Lapid says Lebanon gas deal to 'curb Hezbollah, bring regional stability'
Israeli Prime Minister Yair Lapid on Sunday said that both Lebanon and Israel have “accepted the American mediator's proposal for an agreement on the maritime border between the countries.”
“We are conducting discussions on the final details, so it is not yet possible to congratulate on the finality, but as we demanded from day one, the proposal fully preserves Israel's political-security interests, as well as our economic interests,” Lapid told his Cabinet.
He added that Israel has been trying to reach this deal for more than ten years.
“The security of the north will be strengthened, the Karish rig will operate and produce gas, the money will enter the state coffers and our energy independence is guaranteed. This is a deal that strengthens Israeli security and the Israeli economy,” Lapid reassured.
He also said Israel would not oppose the development of "an additional Lebanese gas field" straddling the maritime border, as long as Israel receives "the share we deserve."
“Such a stockpile will weaken Lebanese dependence on Iran, curb Hezbollah and bring regional stability,” he added.
Lapid also said that the U.S. mediator’s offer is now “under legal review.”
“After the review is finished, we will bring the decision, together with Defense Minister Benny Gantz and Alternate Prime Minister Naftali Bennett, in coordination with the Legal Advisor to the Government, for discussion and approval,” Lapid went on to say.
On Saturday, the proposal was also delivered to Lebanese leaders.
Lebanon and Israel have been officially at war since Israel's creation in 1948 and both countries claim some 860 square kilometers of the Mediterranean Sea.
Amos Hochstein, a senior adviser for energy security at the U.S. State Department who has been mediating between the two neighbors, last visited Beirut in September, where he expressed optimism after meeting with Lebanon's leaders.
Lebanon's parliament speaker, Nabi Berri, said in an interview with the London-based Asharq al-Awsat newspaper Saturday the proposal "in principle meets the Lebanese demands."
Lebanon hopes to unleash offshore oil and gas production as it grapples with the worst economic crisis in its modern history, plunging three-quarters of its population into poverty.
A Lebanese official who attended the talks last month told The Associated Press that the proposal put forward by the U.S. envoy gives Lebanon the right to the Qana field, located partially in Israel's domain. A part of it stretches deep into a disputed area. The official added that the main point now is how to draw the demarcation line in a way that stretches south of Qana. Lapid's comments appeared to be a reference to the emerging agreement over Qana.

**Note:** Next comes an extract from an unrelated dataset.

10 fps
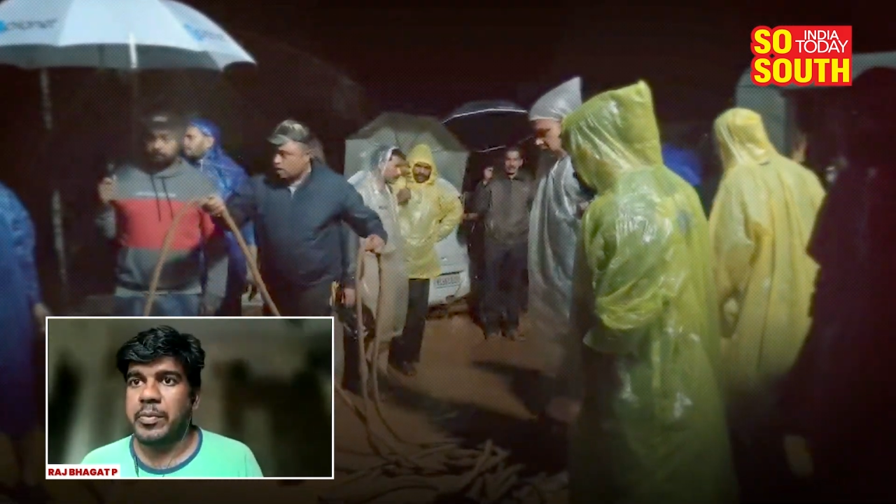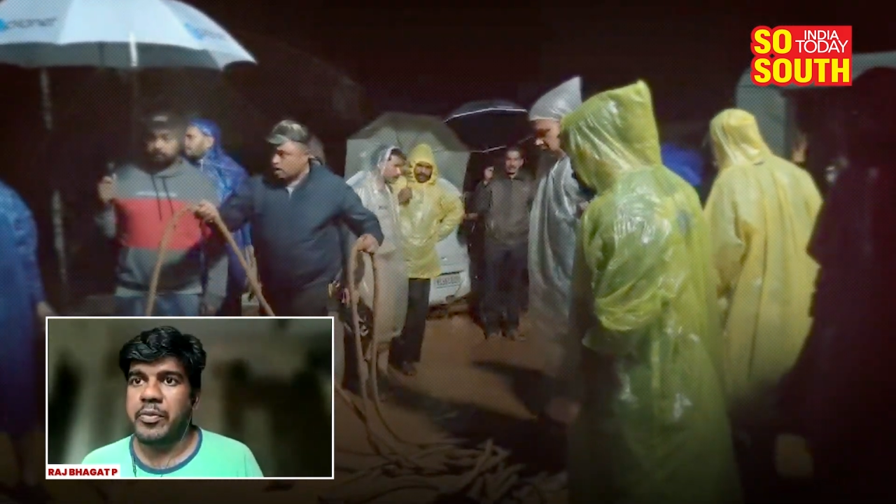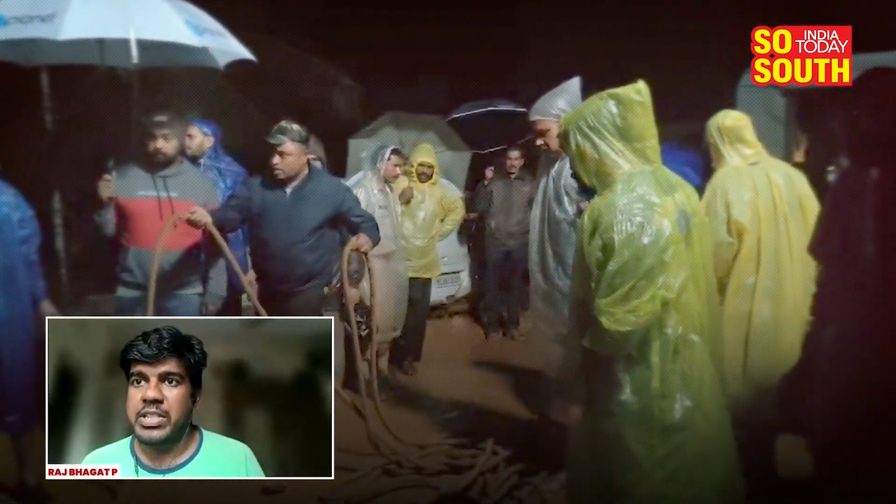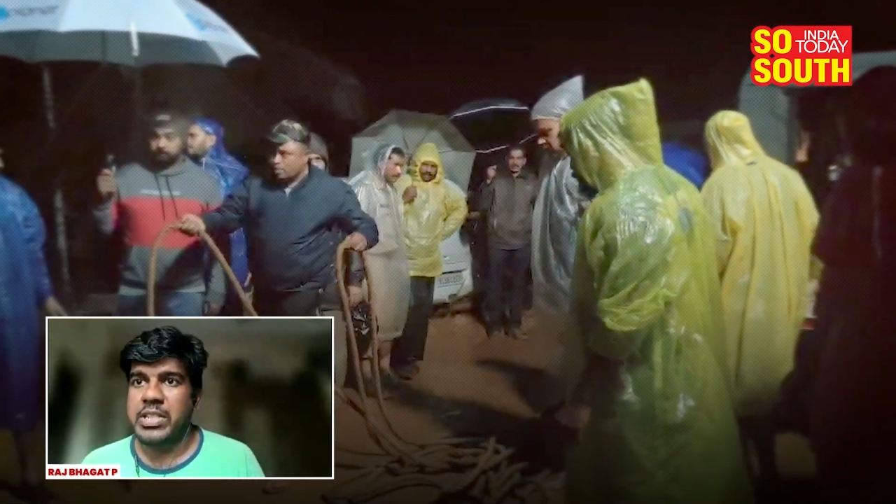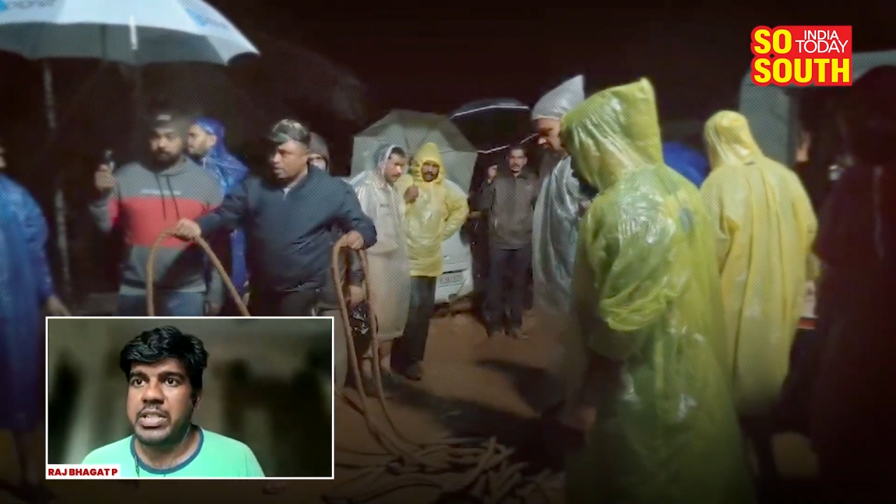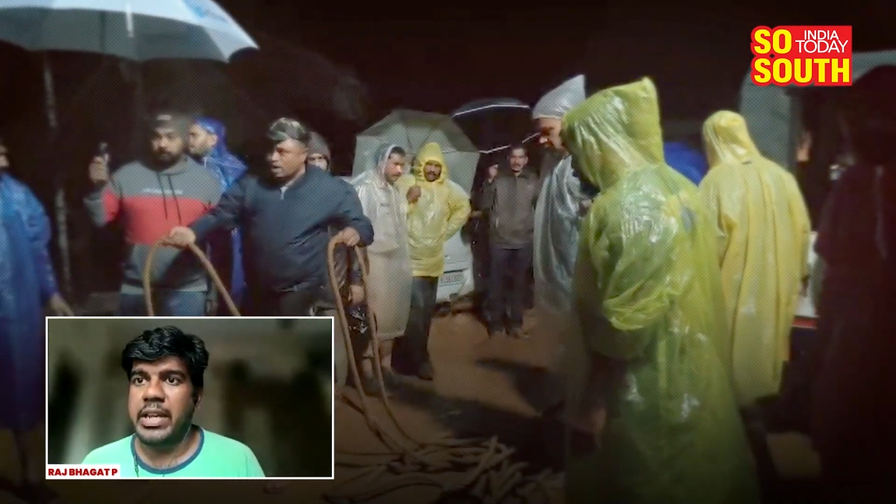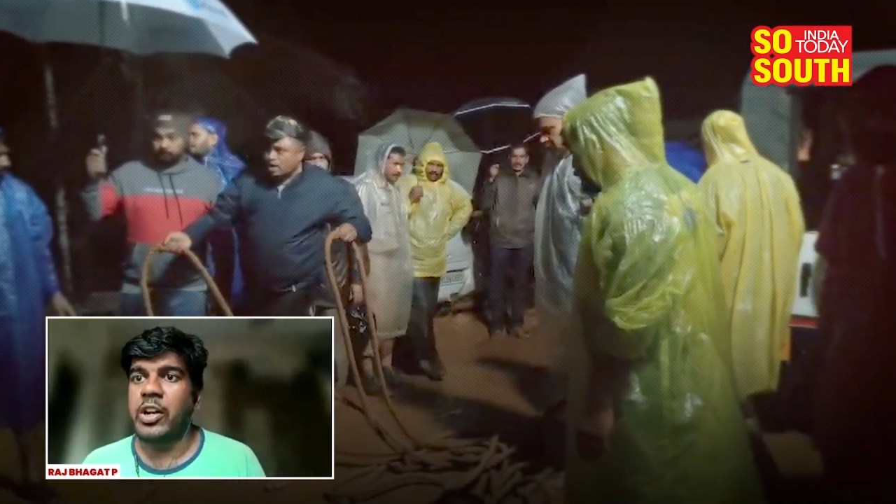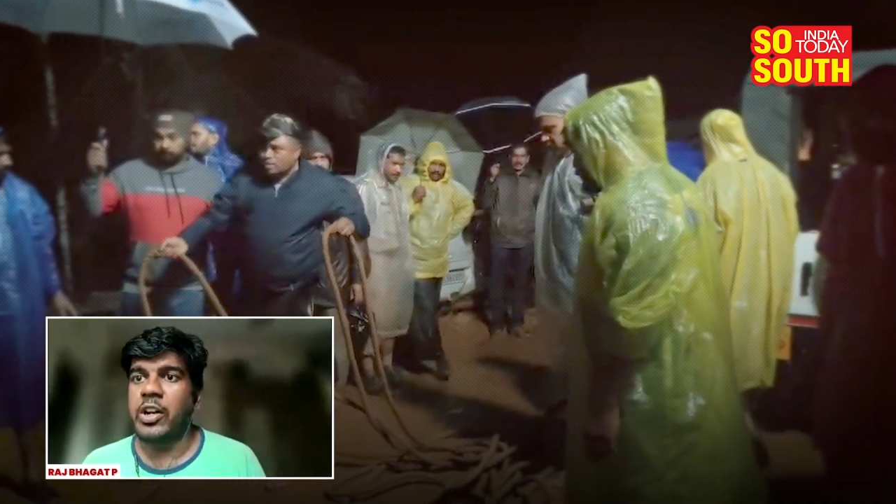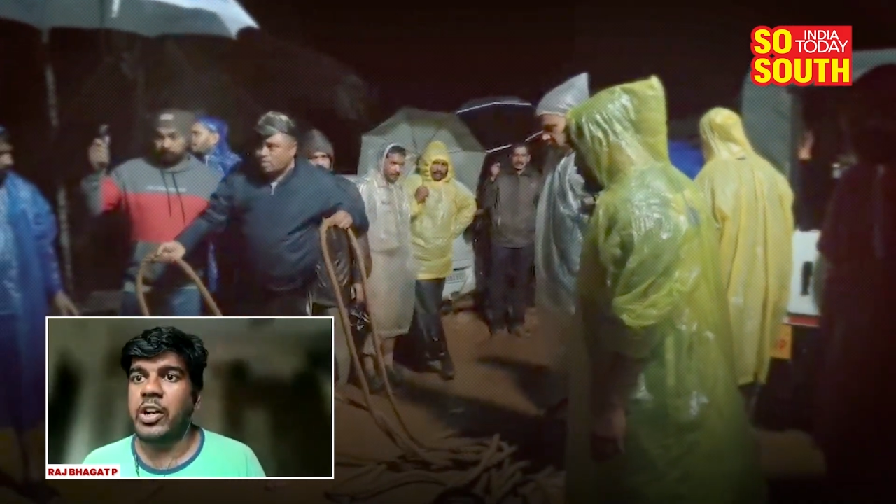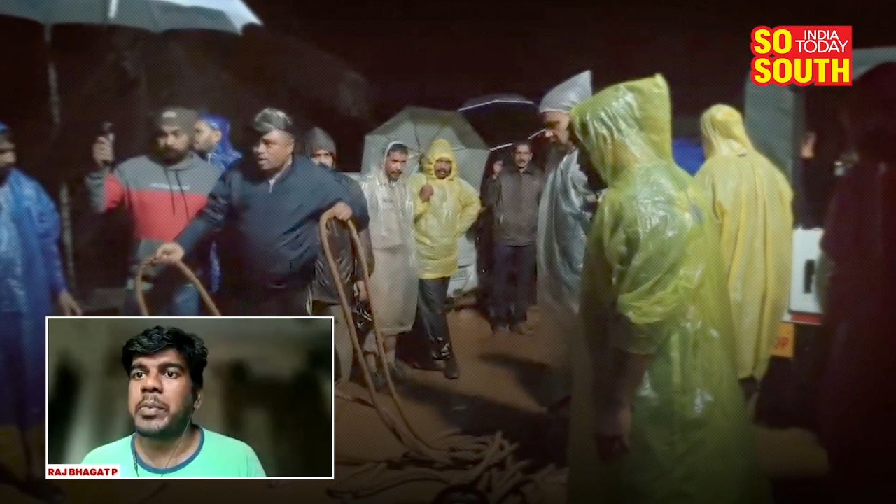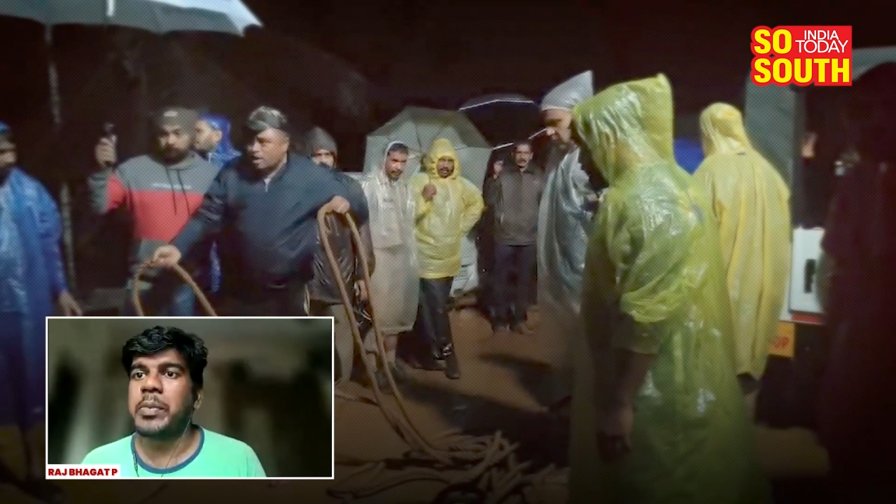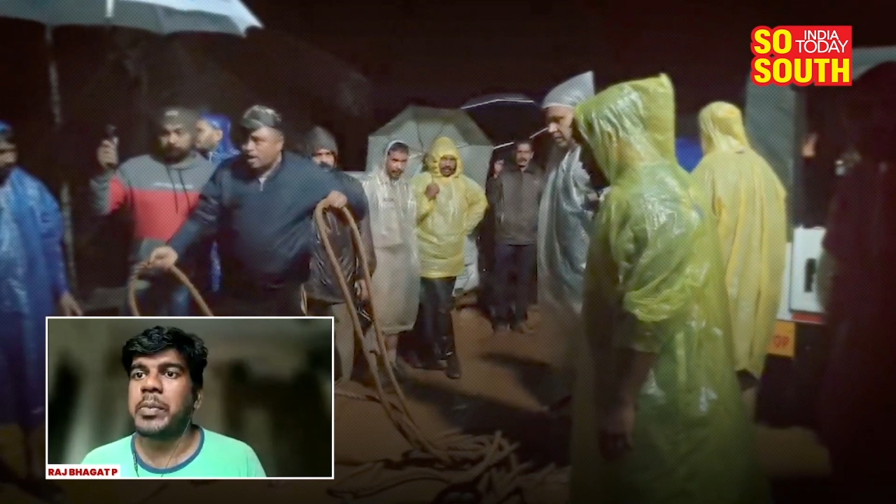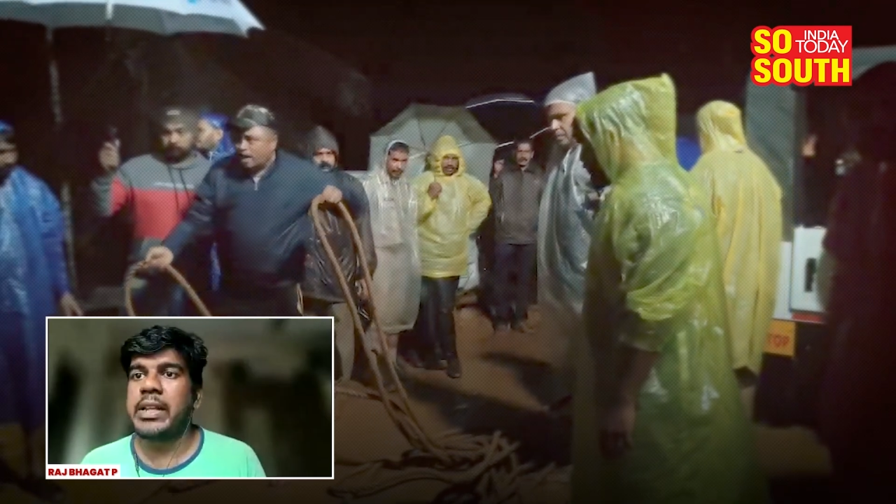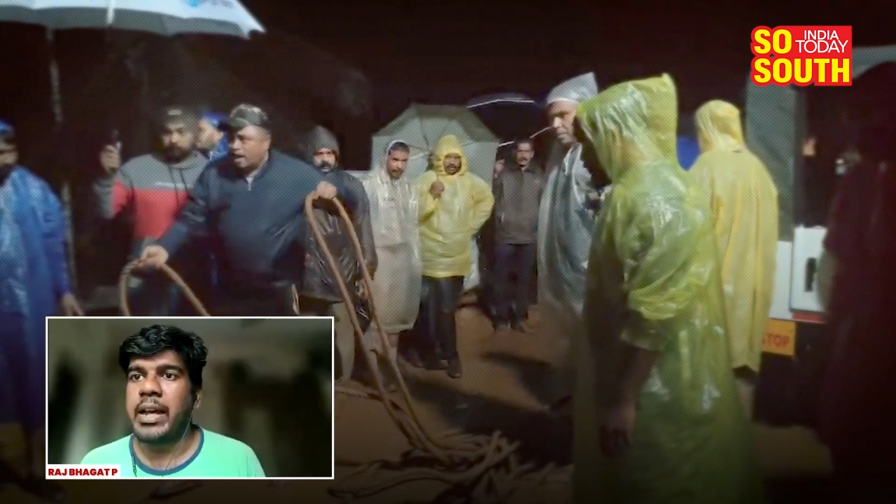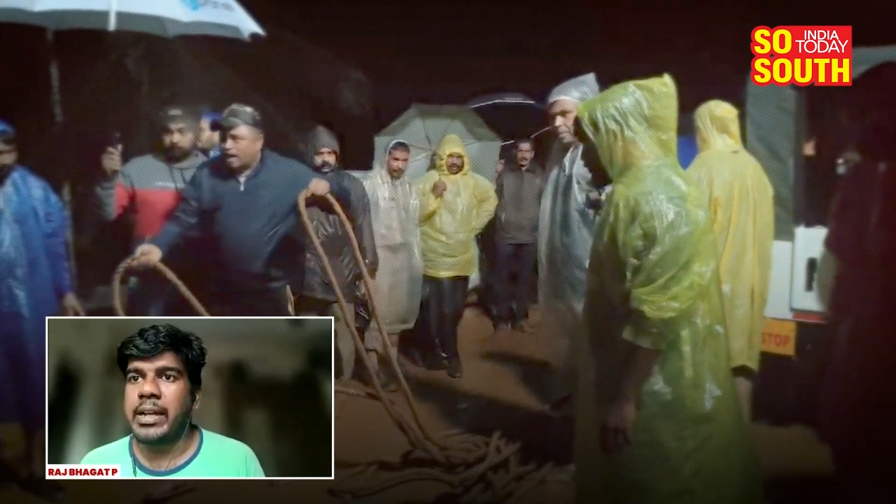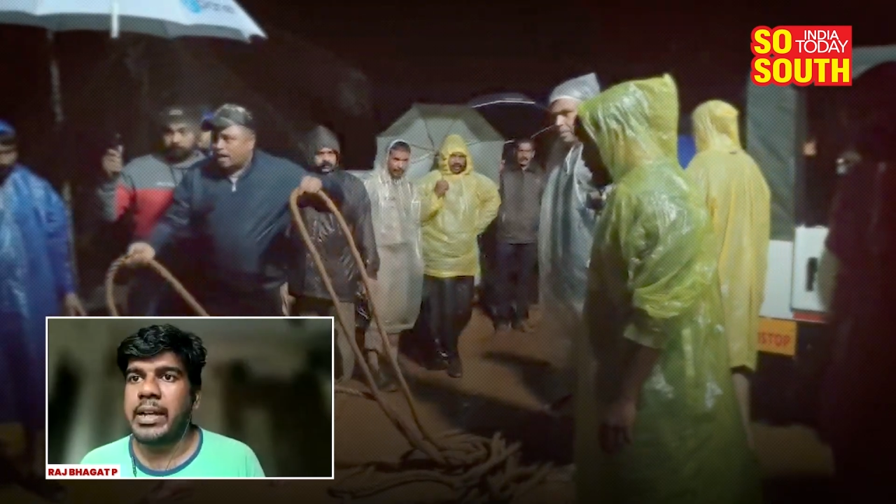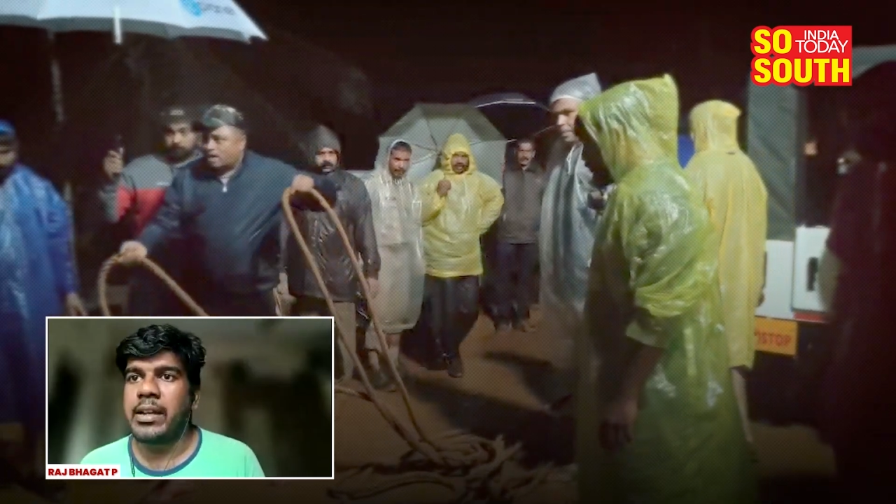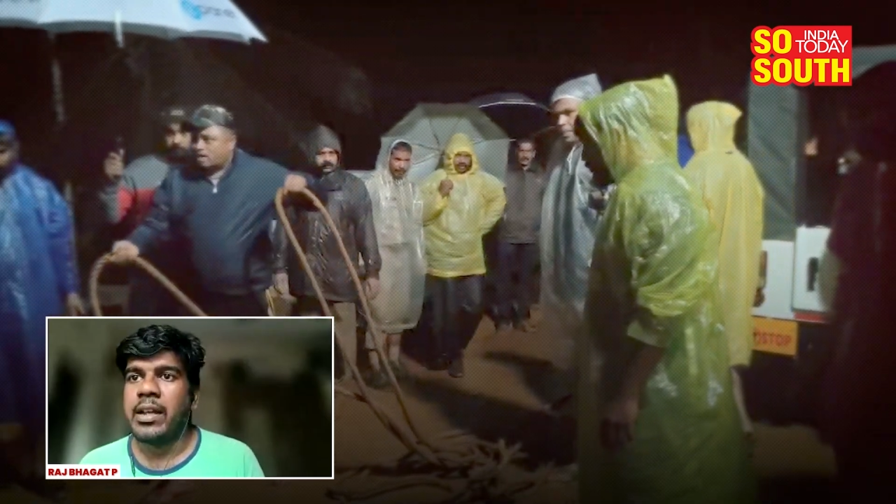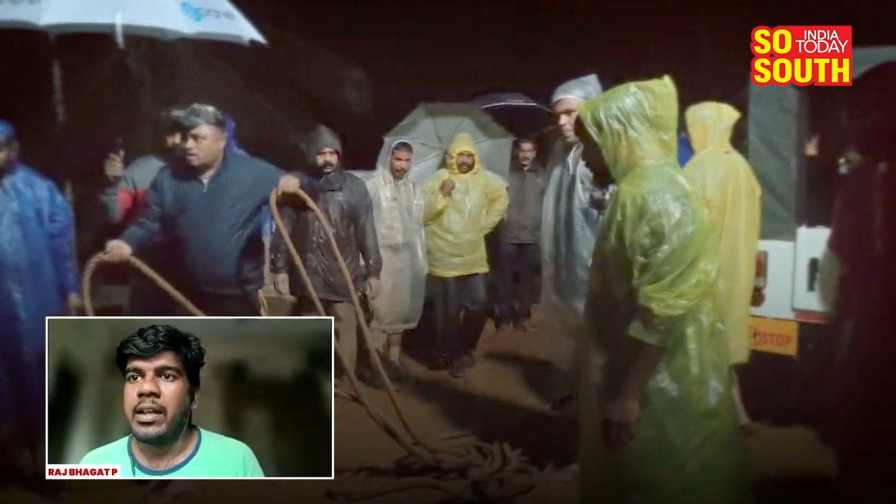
which cannot be denied.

Israel set up a gas rig at its designated location at the Karish field. Israel says the field is part of its U.N.-recognized exclusive economic zone, while Lebanon insists Karish is in a disputed area.
In July, the Israeli military shot down three unarmed drones belonging to Lebanon's Hezbollah flying over the Karish field. Hezbollah's leader has issued warnings to Israel over the maritime dispute, saying that "any arm" that reaches out to steal Lebanon's wealth "will be cut off."
The heavily armed group, which has fought several wars with Israel, has repeatedly said in the past that it would use its weapons to protect Lebanon's economic rights. Hezbollah officials have however said they would endorse a deal reached between Lebanon's government and Israel.
Hezbollah leader Sayyed Hassan Nasrallah in a speech Saturday echoed similar sentiments to Lebanon's top political leaders about Hochstein's proposal, and reasserted that the Iran-backed party will back the Lebanese political leadership's position. "God willing, if it reaches the desired and best result, it would be the result of national unity, cooperation, and solidarity," he said.